Package management via pip
Environmental isolation using virtualenv
Standard .gitignore file
Standard directory structure
Setup.py file to track versions and dependencies
Test runner and scaffolding

There is a wealth of great documentation about all of these tools; in particular, check out The Hitchhiker’s Guide to Python and the Python Packaging User’s Guide.

1. Pip

If you aren’t using a package manager to bring in your dependencies, you’re making your life harder. Modern python versions include pip by default; if you’re using a python version older than 2.7.9 (that’s ArcMap 10.3 and older), you’ll need to install it.

With pip, you can bring in third-party libraries automatically, without having to rely on them already having been installed; rather than reading through documentation (or the source code!) and manually hunting down requests, beautiful_soup, etc, you can bring them all in just by doing pip install.

2. Virtualenv

GIS machines tend to get clogged up over time; a small number of staff responsible for a large number of projects is the norm, and those project tend to live a long time, requiring periodic maintenance. Rather than installing all the dependencies of all our projects into the global site_packages directory, we can use virtual environments to keep a separate set of dependencies and library versions for each project we work on.

3. Gitignore

Pulling in the standard .gitignore file right from the start will keep a lot of junk out of your repository–.pyc files, your virtual environment, and any editor-specific files don’t need to be checked into version control. If you want an easy tool to manage .gitignore templates, try getignore.

4. Directory Structure

The typical python project has a very simple directory structure–a top-level directory for the source files, a tests directory, and a few files (setup.py, .gitignore) in the root:

├── my_project
│   ├── __init__.py
│   └── my_module.py
├── setup.py
├── .gitignore
└── tests
    ├── __init__.py
    └── test_my_module.py

It’s usually a good idea to keep your python projects fairly flat–each .py file will act as its own module. If you need more nested directories, don’t forget to add an init.py file.

5. Setup

The setup.py file will define a few key pieces of information about our package–its name, version, and dependencies; if you’re a javascript developer coming to python, setup.py is analogous to package.json. A very simple setup.py might look like:

from setuptools import setup, find_packages

setup(
    name='my_project',
    version='1.0.0',
    description='Sample project for arcpy applications',
    url='https://github.com/lobsteropteryx/arcpy-testing',
    author='Ian Firkin',
    author_email='ian.firkin@gmail.com',
    packages=find_packages(exclude=['contrib', 'docs', 'tests']),
    install_requires=['requests'],
    extras_require={
        'test': ['pytest', 'pytest-cov', 'pylint']
    },
    entry_points={
        'console_scripts': []
    },
)

install_requires are the dependencies our project needs to run–in this case, we’re using requests. extras_require is a list of additional dependencies used for development–our testing tools, linters, etc.

6. Test Runner

Even if you have don’t have any tests around your code yet, setting up the test runner and getting into the habit of running it before checking in can be a great first step; all you need is a tests directory, a module with the prefix test_, and a simple pip install pytest.

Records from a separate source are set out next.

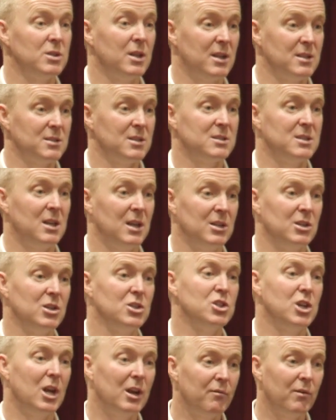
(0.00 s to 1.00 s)
And as I said, you
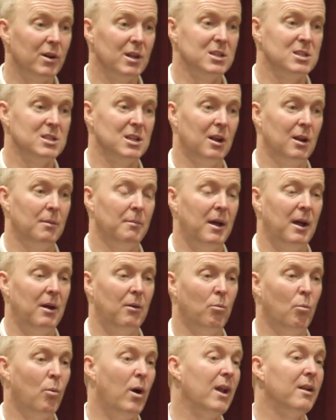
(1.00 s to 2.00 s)
generally sell
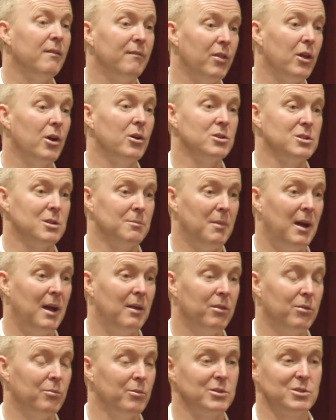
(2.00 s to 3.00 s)
about one of those a
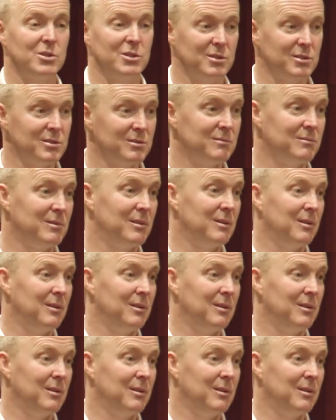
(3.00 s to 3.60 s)
month, which isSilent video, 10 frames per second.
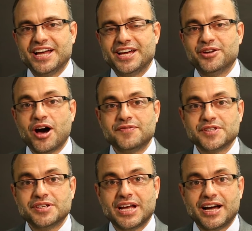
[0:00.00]
And
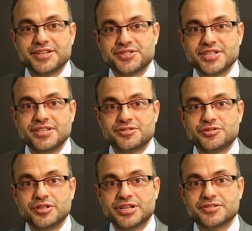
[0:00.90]
often I see
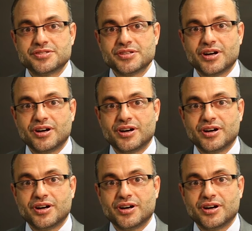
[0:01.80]
studentsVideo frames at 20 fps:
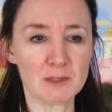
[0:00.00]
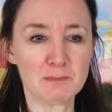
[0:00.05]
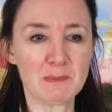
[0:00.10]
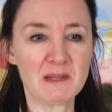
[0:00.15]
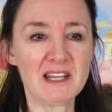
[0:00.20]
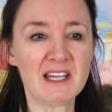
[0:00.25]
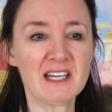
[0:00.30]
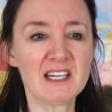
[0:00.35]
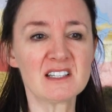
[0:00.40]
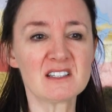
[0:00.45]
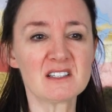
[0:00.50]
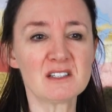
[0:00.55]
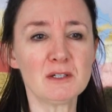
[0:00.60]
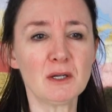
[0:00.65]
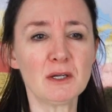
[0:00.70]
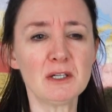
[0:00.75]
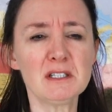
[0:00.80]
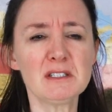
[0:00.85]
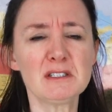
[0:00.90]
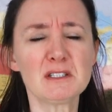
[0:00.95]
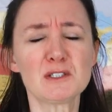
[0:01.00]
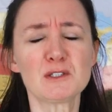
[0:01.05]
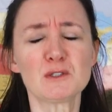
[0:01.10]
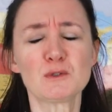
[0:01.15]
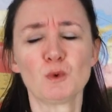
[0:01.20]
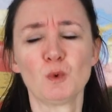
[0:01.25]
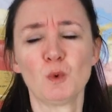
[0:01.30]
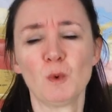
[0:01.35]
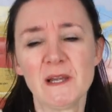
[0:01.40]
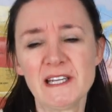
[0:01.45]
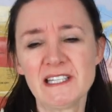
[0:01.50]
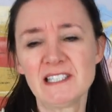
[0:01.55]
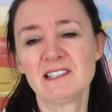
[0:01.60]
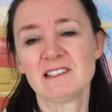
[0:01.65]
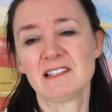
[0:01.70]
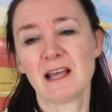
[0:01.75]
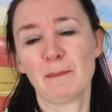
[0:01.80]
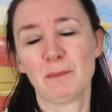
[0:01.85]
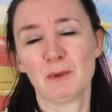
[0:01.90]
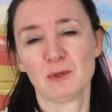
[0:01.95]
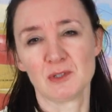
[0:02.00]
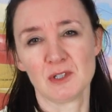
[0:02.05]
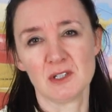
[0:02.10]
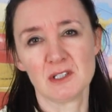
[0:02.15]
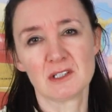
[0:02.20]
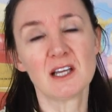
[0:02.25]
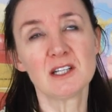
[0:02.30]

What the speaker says: But then it's not as sweet as apple juice.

Once these are in place, you can add tests a bit at a time; you can find low-hanging fruit in your existing code–maybe you have a pure function that is easy to write tests for. And the next time you have to add a brand-new feature, you can implement it in a separate module, and practice using TDD.

Working with the Project

Once we have everything in place, developing against this package is straightforward; with a few lines, a new developer can be up and running on a fresh machine:

git clone git@github.com:lobsteropteryx/testing-arcpy.git
cd testing-arcpy
virtualenv --python C:/Python27/ArcGIS10.5/python.exe --system-site-packages venv
source venv/Scripts/activate
pip install .
pip install .[test]
pytest --cov=my_project tests/

It’s also easy to publish your code as a package, so that it can be shared between applications, departments, or even across organizations.